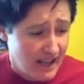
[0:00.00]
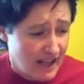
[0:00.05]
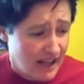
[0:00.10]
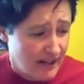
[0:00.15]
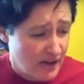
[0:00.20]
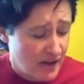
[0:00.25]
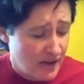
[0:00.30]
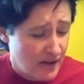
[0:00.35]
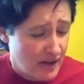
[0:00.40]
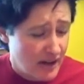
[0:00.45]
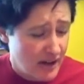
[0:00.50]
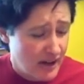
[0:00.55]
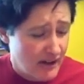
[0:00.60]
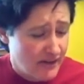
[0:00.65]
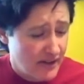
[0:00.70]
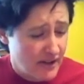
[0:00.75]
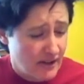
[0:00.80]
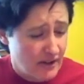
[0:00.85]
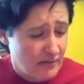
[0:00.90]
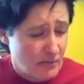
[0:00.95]
If
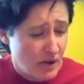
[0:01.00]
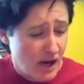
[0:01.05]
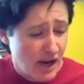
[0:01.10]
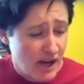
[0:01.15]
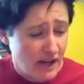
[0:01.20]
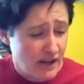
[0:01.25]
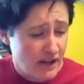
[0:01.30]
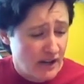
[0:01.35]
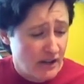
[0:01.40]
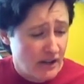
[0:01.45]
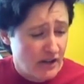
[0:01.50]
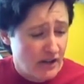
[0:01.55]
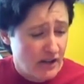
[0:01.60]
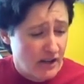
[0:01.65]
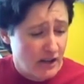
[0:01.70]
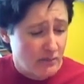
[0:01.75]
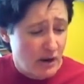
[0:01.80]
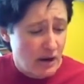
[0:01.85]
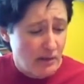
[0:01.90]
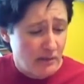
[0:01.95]
you're brand new,
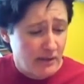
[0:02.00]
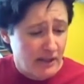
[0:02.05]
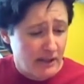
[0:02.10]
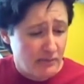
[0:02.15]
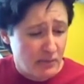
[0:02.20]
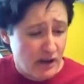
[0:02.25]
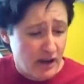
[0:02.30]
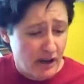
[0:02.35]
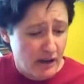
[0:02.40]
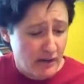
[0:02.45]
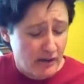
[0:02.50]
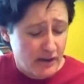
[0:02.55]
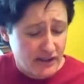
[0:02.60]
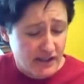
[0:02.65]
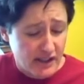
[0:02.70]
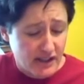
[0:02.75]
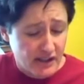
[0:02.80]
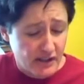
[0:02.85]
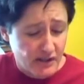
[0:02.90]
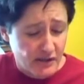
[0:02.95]
you could probably get by with a
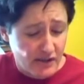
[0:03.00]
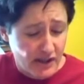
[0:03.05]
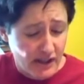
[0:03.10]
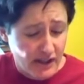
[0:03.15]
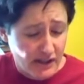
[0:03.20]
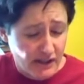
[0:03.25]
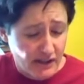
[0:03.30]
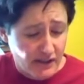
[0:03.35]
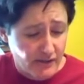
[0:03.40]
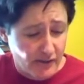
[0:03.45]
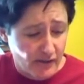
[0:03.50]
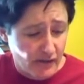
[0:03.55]
set of strings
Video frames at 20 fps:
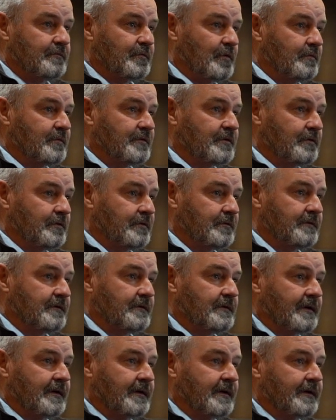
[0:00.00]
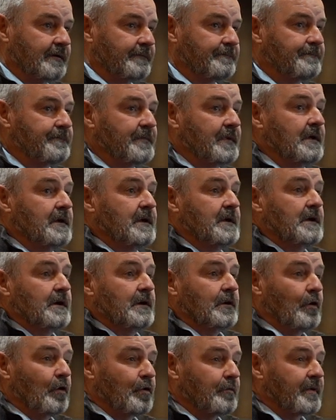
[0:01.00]
on what we're doing.
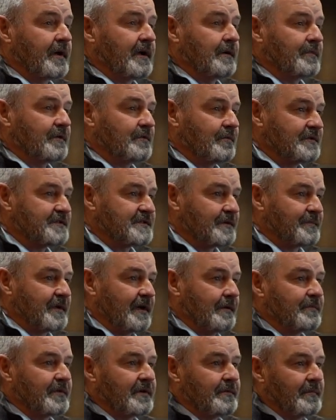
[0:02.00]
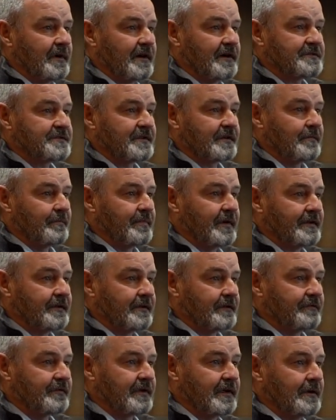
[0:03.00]
Long break between September and March, a
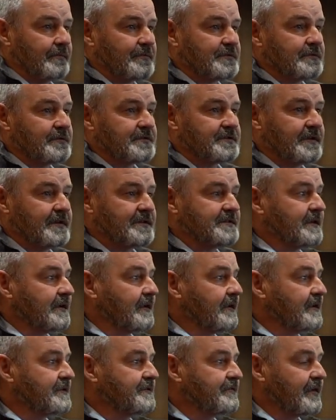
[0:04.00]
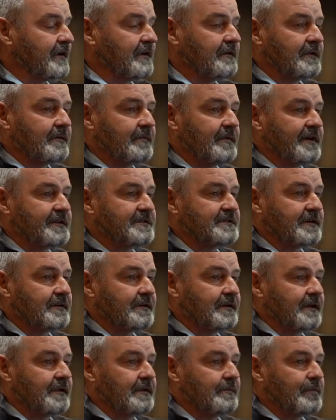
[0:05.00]
competitive game, so it's nice to get this friendly match. I
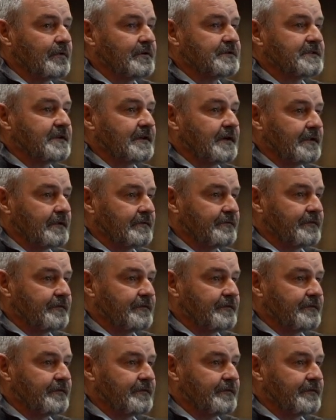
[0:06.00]
can get the boys together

........

## EXERCISE BRIEF:
Leave the images behind and write out every entry exactly.

## RESPONSE AREA:
[0:00.00]
[0:00.05]
[0:00.10]
[0:00.15]
[0:00.20]
[0:00.25]
[0:00.30]
[0:00.35]
[0:00.40]
[0:00.45]
[0:00.50]
[0:00.55]
[0:00.60]
[0:00.65]
[0:00.70]
[0:00.75]
[0:00.80]
[0:00.85]
[0:00.90]
[0:00.95]
If
[0:01.00]
[0:01.05]
[0:01.10]
[0:01.15]
[0:01.20]
[0:01.25]
[0:01.30]
[0:01.35]
[0:01.40]
[0:01.45]
[0:01.50]
[0:01.55]
[0:01.60]
[0:01.65]
[0:01.70]
[0:01.75]
[0:01.80]
[0:01.85]
[0:01.90]
[0:01.95]
you're brand new,
[0:02.00]
[0:02.05]
[0:02.10]
[0:02.15]
[0:02.20]
[0:02.25]
[0:02.30]
[0:02.35]
[0:02.40]
[0:02.45]
[0:02.50]
[0:02.55]
[0:02.60]
[0:02.65]
[0:02.70]
[0:02.75]
[0:02.80]
[0:02.85]
[0:02.90]
[0:02.95]
you could probably get by with a
[0:03.00]
[0:03.05]
[0:03.10]
[0:03.15]
[0:03.20]
[0:03.25]
[0:03.30]
[0:03.35]
[0:03.40]
[0:03.45]
[0:03.50]
[0:03.55]
set of strings
Video frames at 20 fps:
[0:00.00]
[0:01.00]
on what we're doing.
[0:02.00]
[0:03.00]
Long break between September and March, a
[0:04.00]
[0:05.00]
competitive game, so it's nice to get this friendly match. I
[0:06.00]
can get the boys together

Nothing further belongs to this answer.